In the United States, designs inspired by windcatchers are also being enthusiastically adopted. One example is the visitor center at Zion National Park in southern Utah. The park is located on a high desert plateau comparable to Yazd in climate and topography, and the use of passive cooling technologies, including wind catchers, has all but eliminated the need for mechanical air conditioning. Scientists recorded a temperature difference of 16 degrees Celsius (29 degrees Celsius) between outside and inside the visitor center, even though many bodies passed through it regularly.
Such technology also has the added bonus of helping reduce shared air in the new era of pandemics. It also helps reduce indoor pollutant buildup and create healthier living and working environments in urban areas where air pollution is a major concern.
And there are many ways to improve upon the ancient design and make it even more effective.
Wind towers are not the only way Iranian architects are now using bricks to increase shade.
Iran’s Hoaba Design does some of the best urban infill architecture I know of – Thread 🧵
Architecture that celebrates color, materials and craftsmanship
This is the Sharif office building in Tehran. pic.twitter.com/wd8Urz3fod
— Philip Oldfield (@SustainableTall) May 22, 2024
This is the Hitra office building in Tehran.
Although pet safety is unknown, the purpose is to allow natural light to penetrate deep into the building while preventing overheating. A brick-clad steel frame is used, and instead of the typical light well in the center of the building, it is placed at the sun-drenched southern end with a “scoop” overlooking the new public plaza.

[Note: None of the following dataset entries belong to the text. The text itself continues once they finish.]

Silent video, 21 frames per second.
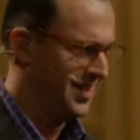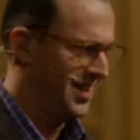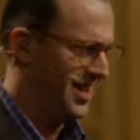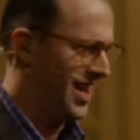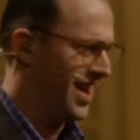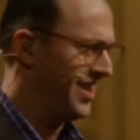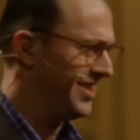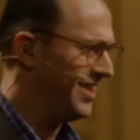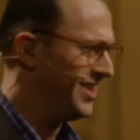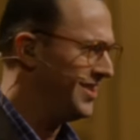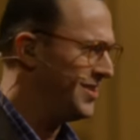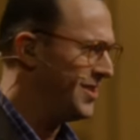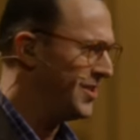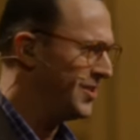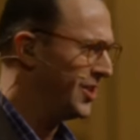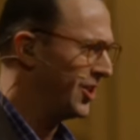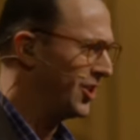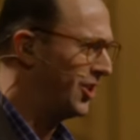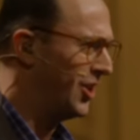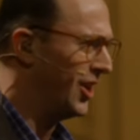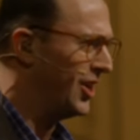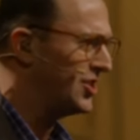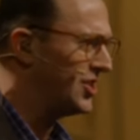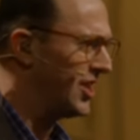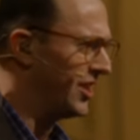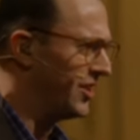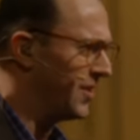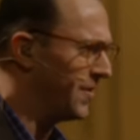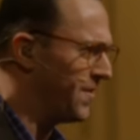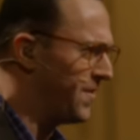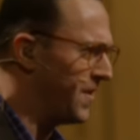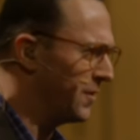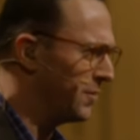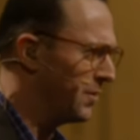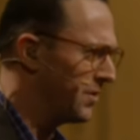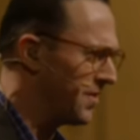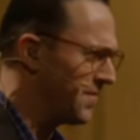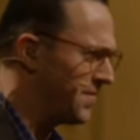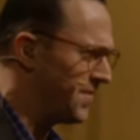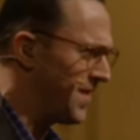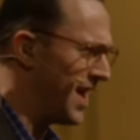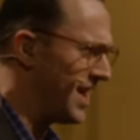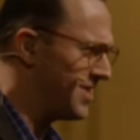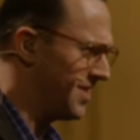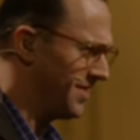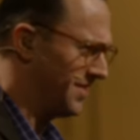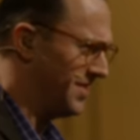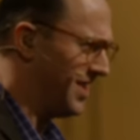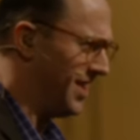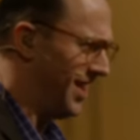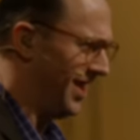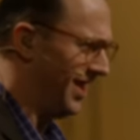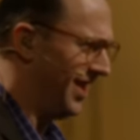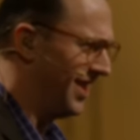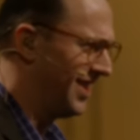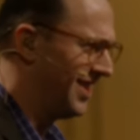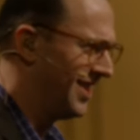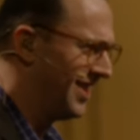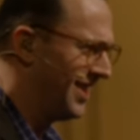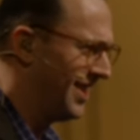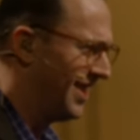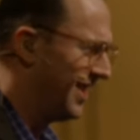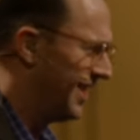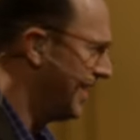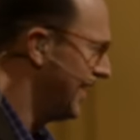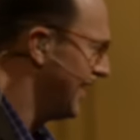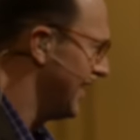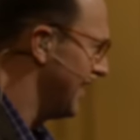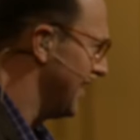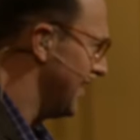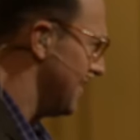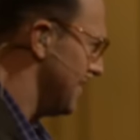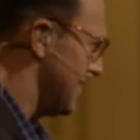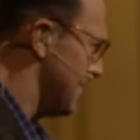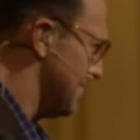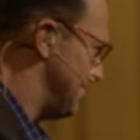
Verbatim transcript: How do you know you're a Christian? You're filled with the faith of God, the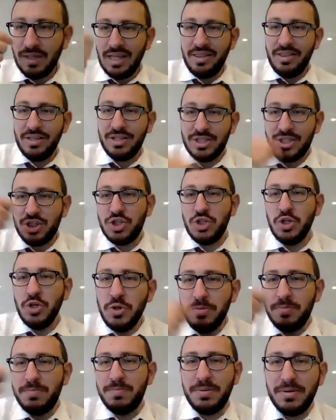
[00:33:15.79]
The
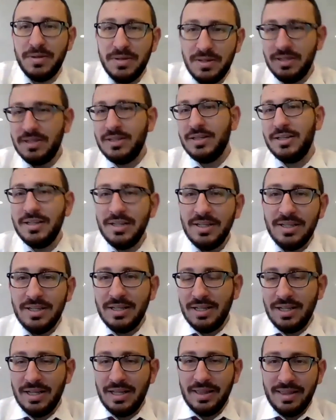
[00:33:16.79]
soup
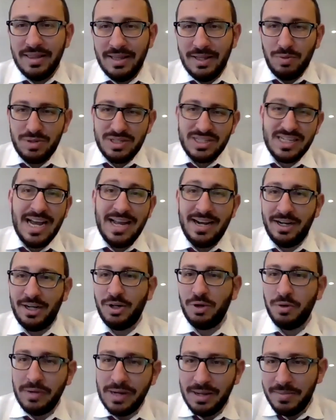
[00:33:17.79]
was kind of
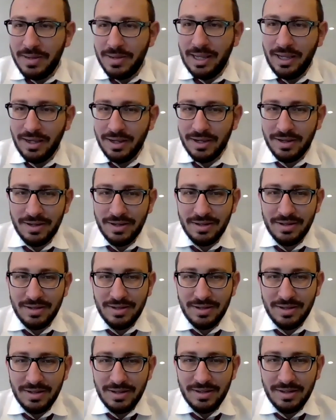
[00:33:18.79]
creamy
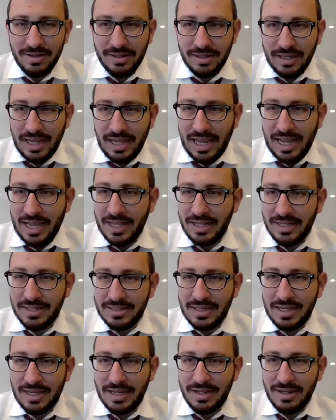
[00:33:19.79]
and
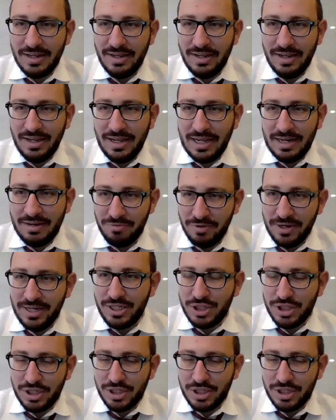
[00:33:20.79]
uh, and rich.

interior pic.twitter.com/gWpIiMlvwT
— Philip Oldfield (@SustainableTall) May 22, 2024
There are also examples of shade, natural light, and ventilation.
A strong approach to the facade design of Iranian apartments, where privacy, shade and ventilation are prioritized
Brick apartment complex in Dezfur, Iran by Bio-Design Architects pic.twitter.com/1QP4BZIoAG
— Philip Oldfield (@SustainableTall) December 8, 2025
beautiful building
I’d be tempted to say that if someone wanted to get some of these photos in front of President Trump – who seems to appreciate buildings more than most people – maybe it would help deter him from leading even more rapacious violence on behalf of the Zionist oligarchy. After all, President Trump issued an executive order last year to make federal buildings beautiful again.
But beauty is in the eye of the beholder.
sauce.
President Trump’s executive order calls for more classical architecture. There are similar buildings in Iran.
Motifs and decorations of stone Roman facades in Tehran. Source: Razieh Ghorbani Kharaji.
While reading about Iranian architecture, I came across a building that looked like it was just down Trump’s alley.
Students Fereshteh Asadzadeh and Ivo Pekec have developed a satirical apartment complex project, “The House That Tehran Speaks,” which combines several historical Western buildings.
“The house that Tehran is talking about”
Asazadeh explains its origins:
Tehran’s typical upper-class mansions are postmodern in nature and have very similar stylistic trends. Their architectural language returns to historical elements, but with no regard for their traditional virtues (symmetry, unity, purity, etc.), and instead abuses them in the shallowest ways imaginable, considering only their aesthetic properties and connotations of power, wealth, and exclusivity. Elements such as epistyle, colonnades, cornices, architectural orders (Dorian, Ionic, Corinthian) and ornaments from every conceivable period, from antiquity to Art Nouveau, form a heretical ensemble indifferent to the context in which it is incorporated. Immersed in historical memories and tools, playing an absurd game of historical quotation, they result in an architectural dissonance with capital. As the only conductor, it radiates intensity and excess.